Luigi Mangione, accused of killing a senior executive of an insurance company in a street in New York City, has inspired others to adopt violence, including the gunman behind the mortal attack last month against the NFL headquarters in Manhattan, federal prosecutors contain in a new judicial presentation.
Mangione, prosecutors argued in Wednesday’s presentation, raises a threat to the public because he is actively looking for influence on others to continue in his steps.
“In a nutshell, the defendant hoped to normalize the use of violence to achieve ideological or political objectives,” they said in the document. “Since the murder, certain sectors of the public, which are openly identified as acolytes of the accused, have increasingly begun to see violence as an acceptable, or even necessary substitute, of reasoned political disagreement.”
Mangione, 27, is waiting for trial, accused on December 4, 2024, murder of the CEO of United of United Brian Thompson.
Started in Pennsylvania five days after the fatal shooting, Mangione declared innocent of federal murder charges, two charges of harassment and a crime of firearms for allegedly using a silencer. It also faces state murder charges.
But since his arrest, Mangione has “openly cultivated supporters” when establishing a website where he is directly addressed to them and catalogs the support letters he received while he is locked in the Federal Prison of Brooklyn, prosecutors said.
The United States Attorney General, Pam Bondi, announced in April that the government would seek the death penalty against mangion for “an act of political violence” and a “premeditated and cold blood murder that shocked the United States.”
The new presentation of federal prosecutors is an attempt to counteract a defense motion for more information about what the government aims to offer as evidence that Mangione should be executed by a murder that has made it a popular hero for some members of the public.
In May, Mangione’s Legal Defense Fund exceeded $ 1 million in donations of more than 28,000 people, many of whom are angry with the nation’s profit medical system.

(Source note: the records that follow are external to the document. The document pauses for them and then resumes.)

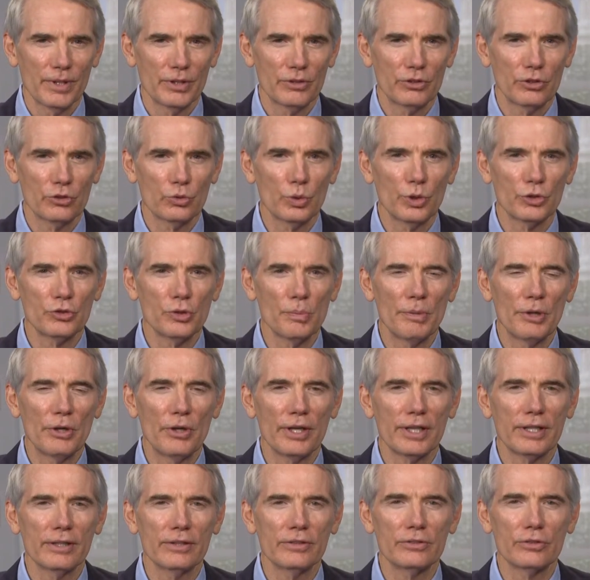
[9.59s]
to Swiss
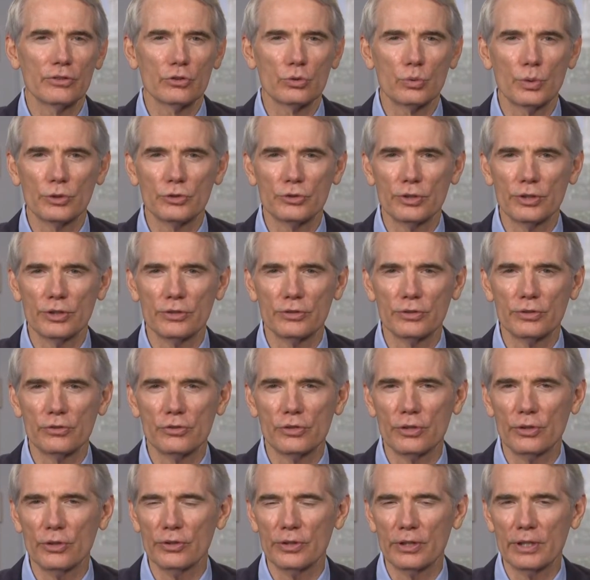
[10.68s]
Americans and Swiss citizens
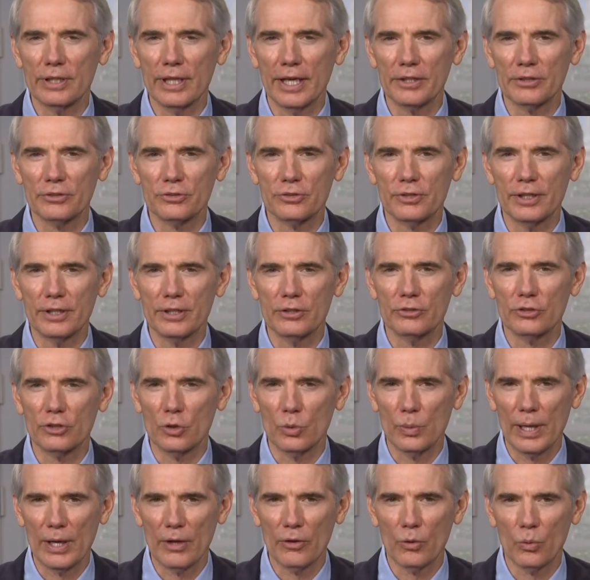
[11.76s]
here in the United States and
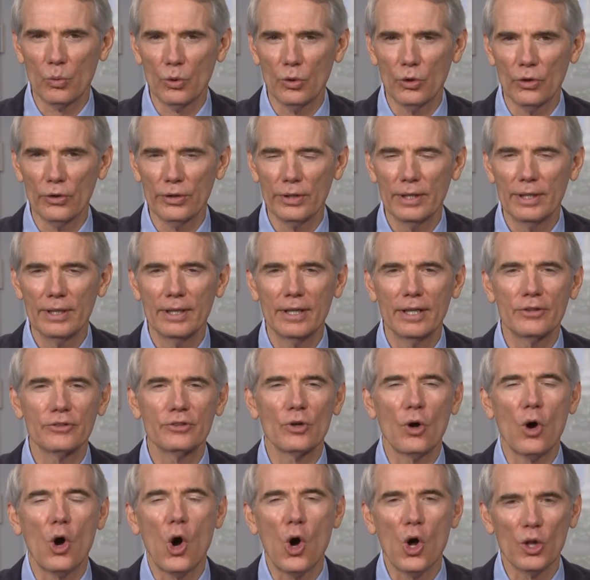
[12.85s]
around the world, and to
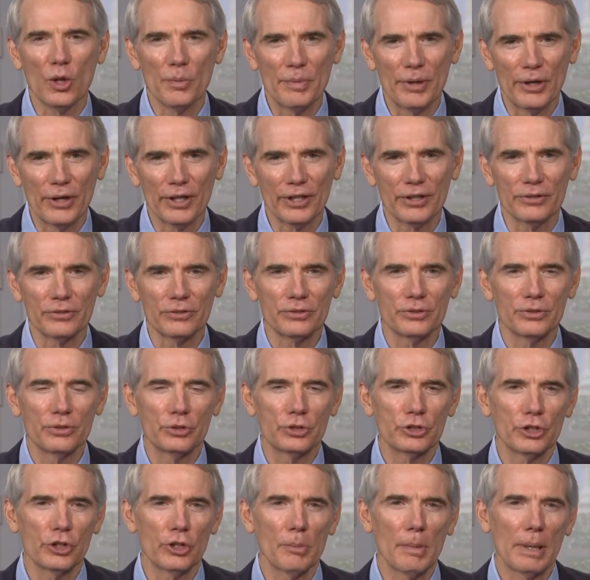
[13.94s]
all Americans who
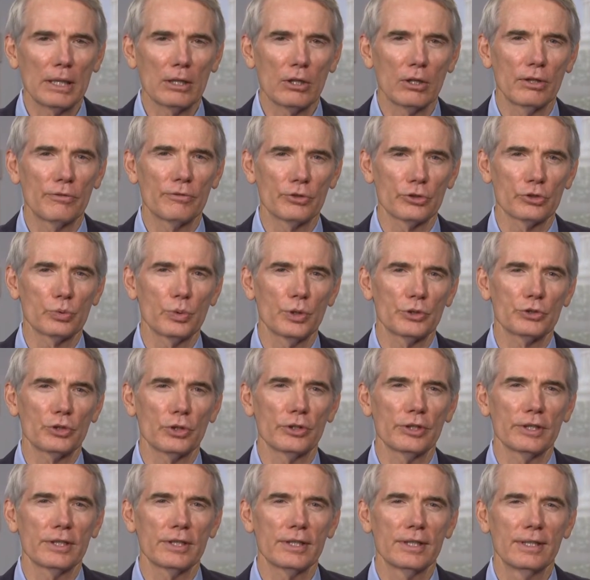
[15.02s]
share my love for
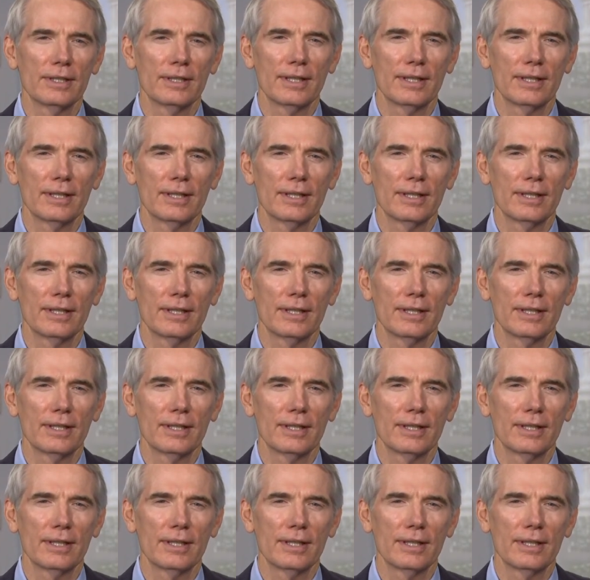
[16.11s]
Switzerland,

To reinforce his argument that Mangione inspired more chaos, prosecutors in a footnote cited the July 28 attack at the headquarters of Pro Football’s Park Avenue by an armed man named Shane Tamura, who fatally shot a police officer from the city of New York, an executive from Blackstone and two other people, before suicide.
“Like Mangione, Tamura left evidence for researchers to find, blaming NFL and football for causing chronic traumatic encephalopathy,” prosecutors wrote, referring to brain disease often caused by brain shocks. “Almost immediately, public members sympathize with the defendant promoted Tamura’s actions as a continuation of the accused’s philosophy.”
Mangione presented his plans against the “Mortal Health Insurance Poster and Fed by Greed” in a red notebook that the investigators found after their arrest, the Prosecutors of the New York state alleged in a presentation of the June Court.
The lawyer who represents Mangione in the federal case did not immediately respond to a request for comments on Friday.